TSMC’s Arizona facility achieved what seemed impossible just years ago: manufacturing cutting-edge 3nm process technology on American soil. This represents the largest foreign direct investment in US history, creating 40,000 construction jobs and thousands of high-tech manufacturing positions.

Taiwan’s Supply Chain Expertise
Jensen Huang emphasized during a Fox News interview that achieving “Made in USA” status wouldn’t have been feasible without Taiwanese partners’ day-and-night efforts establishing facilities. These companies rebuilt their manufacturing capabilities, institutional knowledge, and supply chain ecosystems from scratch in Texas and Arizona.
For tech industry observers, this demonstrates how critical Taiwan remains to global semiconductor supply chains despite geopolitical pressures pushing diversification.
Complex Supply Chain Reality
AI chip manufacturing demands the most advanced packaging, assembly, and testing technologies worldwide.
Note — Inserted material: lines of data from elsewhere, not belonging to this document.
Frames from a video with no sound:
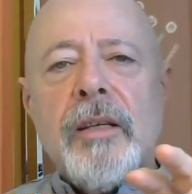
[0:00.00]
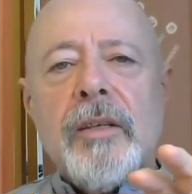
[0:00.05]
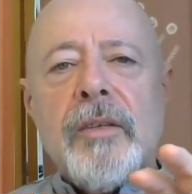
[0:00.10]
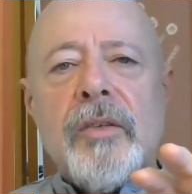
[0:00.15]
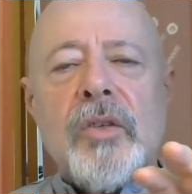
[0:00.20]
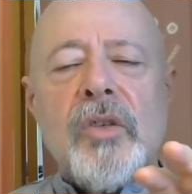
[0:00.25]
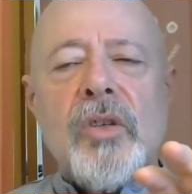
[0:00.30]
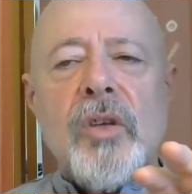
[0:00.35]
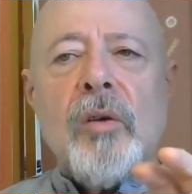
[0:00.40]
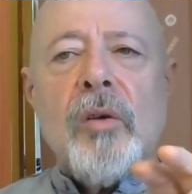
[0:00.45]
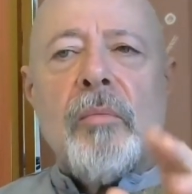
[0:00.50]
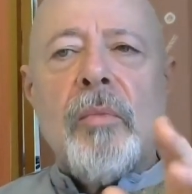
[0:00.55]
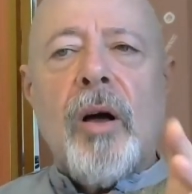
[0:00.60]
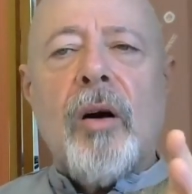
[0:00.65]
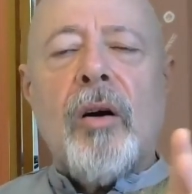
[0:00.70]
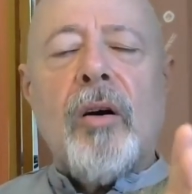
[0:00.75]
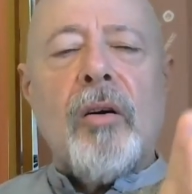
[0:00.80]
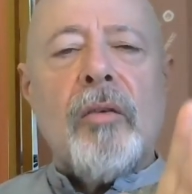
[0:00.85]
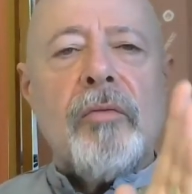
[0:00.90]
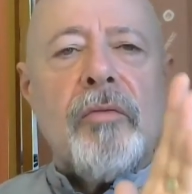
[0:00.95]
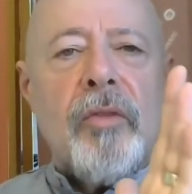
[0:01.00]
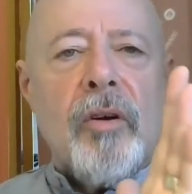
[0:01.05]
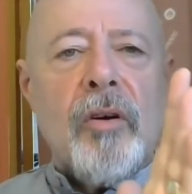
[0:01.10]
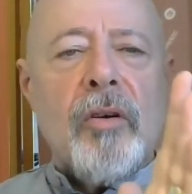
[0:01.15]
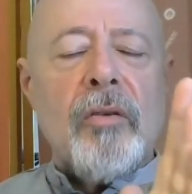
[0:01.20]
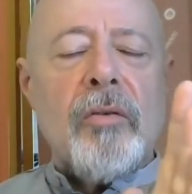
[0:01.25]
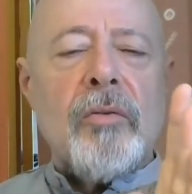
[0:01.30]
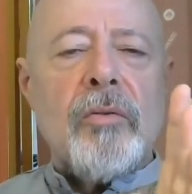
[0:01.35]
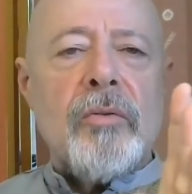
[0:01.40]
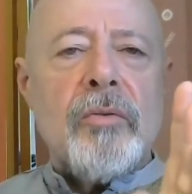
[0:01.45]
some of
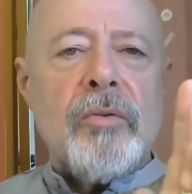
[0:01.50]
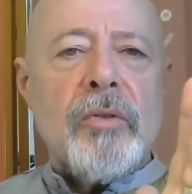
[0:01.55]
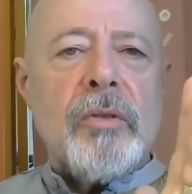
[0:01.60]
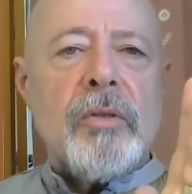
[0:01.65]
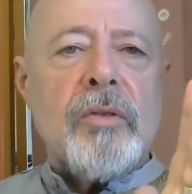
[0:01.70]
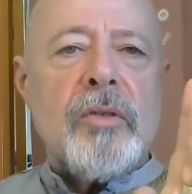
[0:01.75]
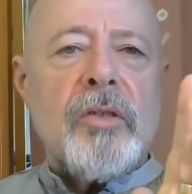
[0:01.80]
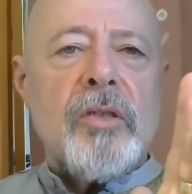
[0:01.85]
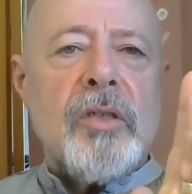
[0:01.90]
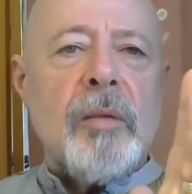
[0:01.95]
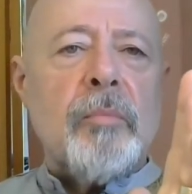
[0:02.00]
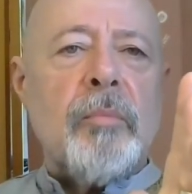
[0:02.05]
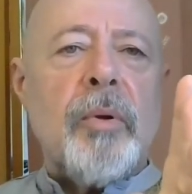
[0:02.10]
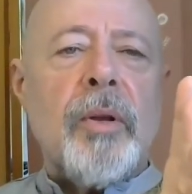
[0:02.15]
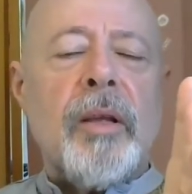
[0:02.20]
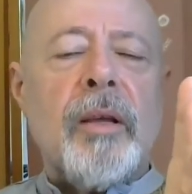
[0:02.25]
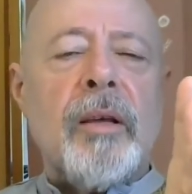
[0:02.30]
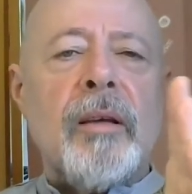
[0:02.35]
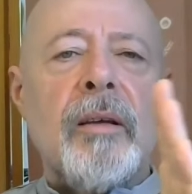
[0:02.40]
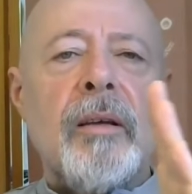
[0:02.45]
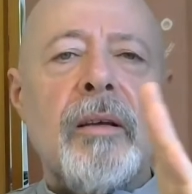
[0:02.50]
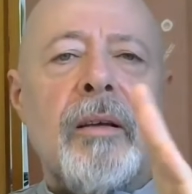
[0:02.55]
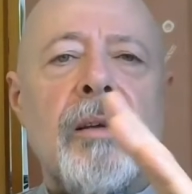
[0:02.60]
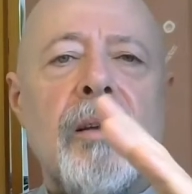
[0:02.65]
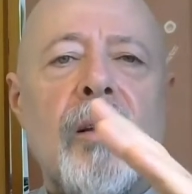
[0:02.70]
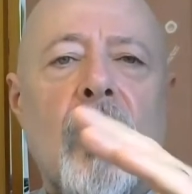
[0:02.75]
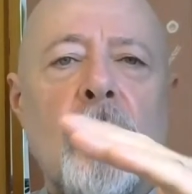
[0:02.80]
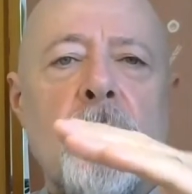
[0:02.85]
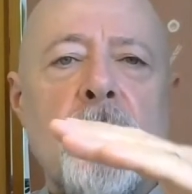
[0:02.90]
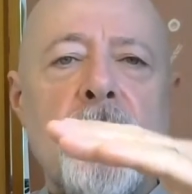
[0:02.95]
those simpler
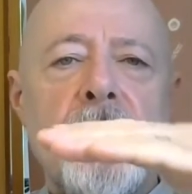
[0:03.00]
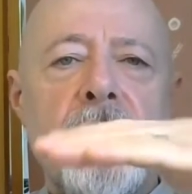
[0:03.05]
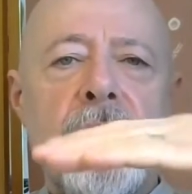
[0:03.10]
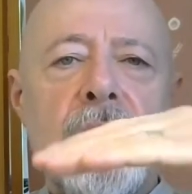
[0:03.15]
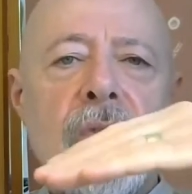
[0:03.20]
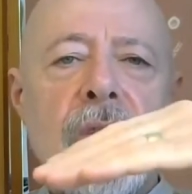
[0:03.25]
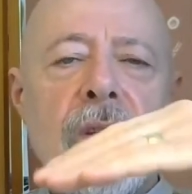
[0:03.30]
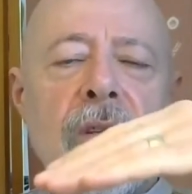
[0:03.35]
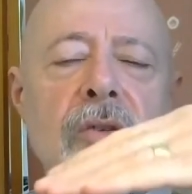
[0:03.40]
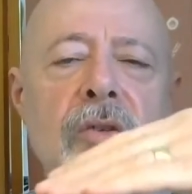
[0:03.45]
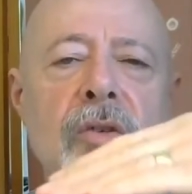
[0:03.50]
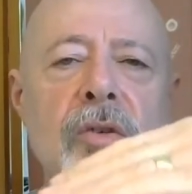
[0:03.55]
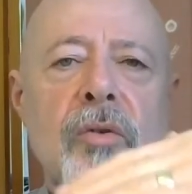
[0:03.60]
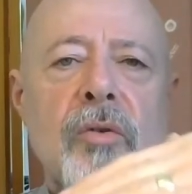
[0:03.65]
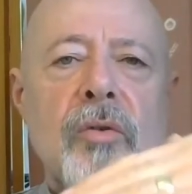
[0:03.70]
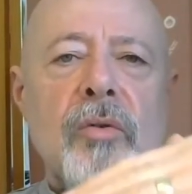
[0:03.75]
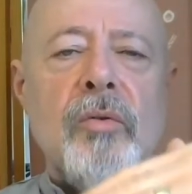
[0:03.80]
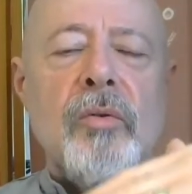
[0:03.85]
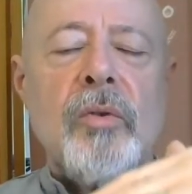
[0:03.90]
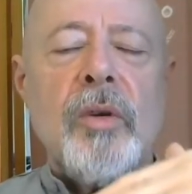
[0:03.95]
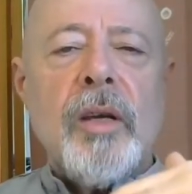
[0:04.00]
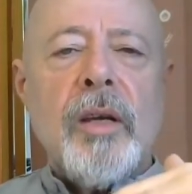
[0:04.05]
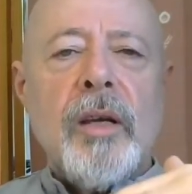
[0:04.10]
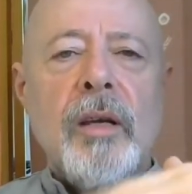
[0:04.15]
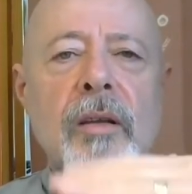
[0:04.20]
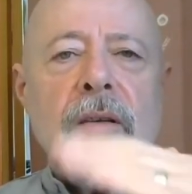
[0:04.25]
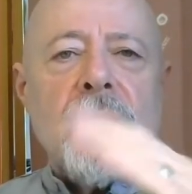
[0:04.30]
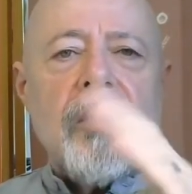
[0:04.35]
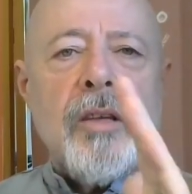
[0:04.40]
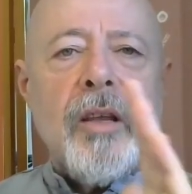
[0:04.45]
options into
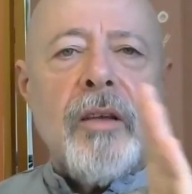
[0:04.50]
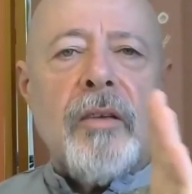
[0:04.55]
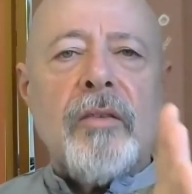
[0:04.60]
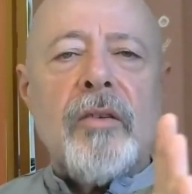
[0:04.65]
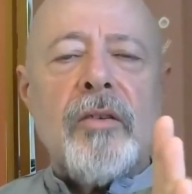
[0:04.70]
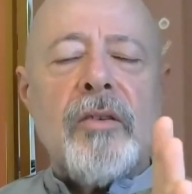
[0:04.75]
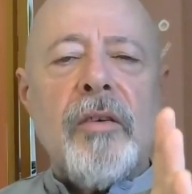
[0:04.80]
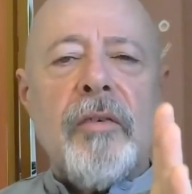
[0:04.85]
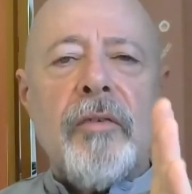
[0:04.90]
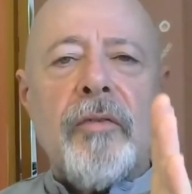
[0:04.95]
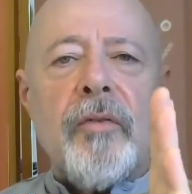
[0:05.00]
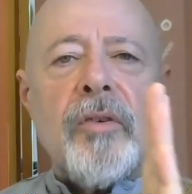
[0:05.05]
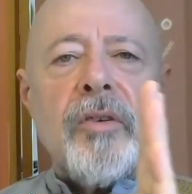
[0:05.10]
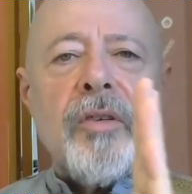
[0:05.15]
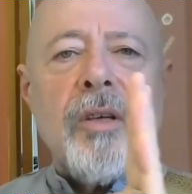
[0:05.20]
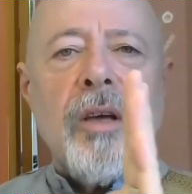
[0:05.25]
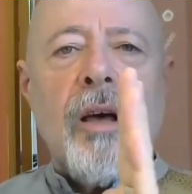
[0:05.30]
the different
NVIDIA’s partnership expands beyond TSMC to include Foxconn building supercomputer assembly plants in Houston, Wistron establishing facilities in Dallas, and Amkor plus SPIL handling advanced packaging operations.
Mass production ramps up within 12-15 months, with NVIDIA planning to produce $500 billion worth of AI infrastructure in the US over four years.

Political Implications
President Trump celebrated NVIDIA’s announcement as the “Trump effect,” praising the American-made chip boom. However, the reality remains that Taiwanese companies—not American firms—are doing the heavy lifting: hiring, training workers, managing unions, and recreating entire ecosystems that operated smoothly in Asia for decades.
This marks a forced technology transfer, similar to Apple’s diversification from China to India and Vietnam, where Foxconn, Wistron, and Pegatron rebuilt iPhone manufacturing capabilities.
Visit NVIDIA’s newsroom for updates.
FAQs
Are NVIDIA chips now fully made in America?
Blackwell wafers are fabricated in Arizona, but assembly, packaging, and testing still rely heavily on Taiwanese expertise and facilities.
How much is TSMC investing in US manufacturing?
TSMC committed $165 billion to Arizona operations, including three fabs, two packaging plants, and an R&D center.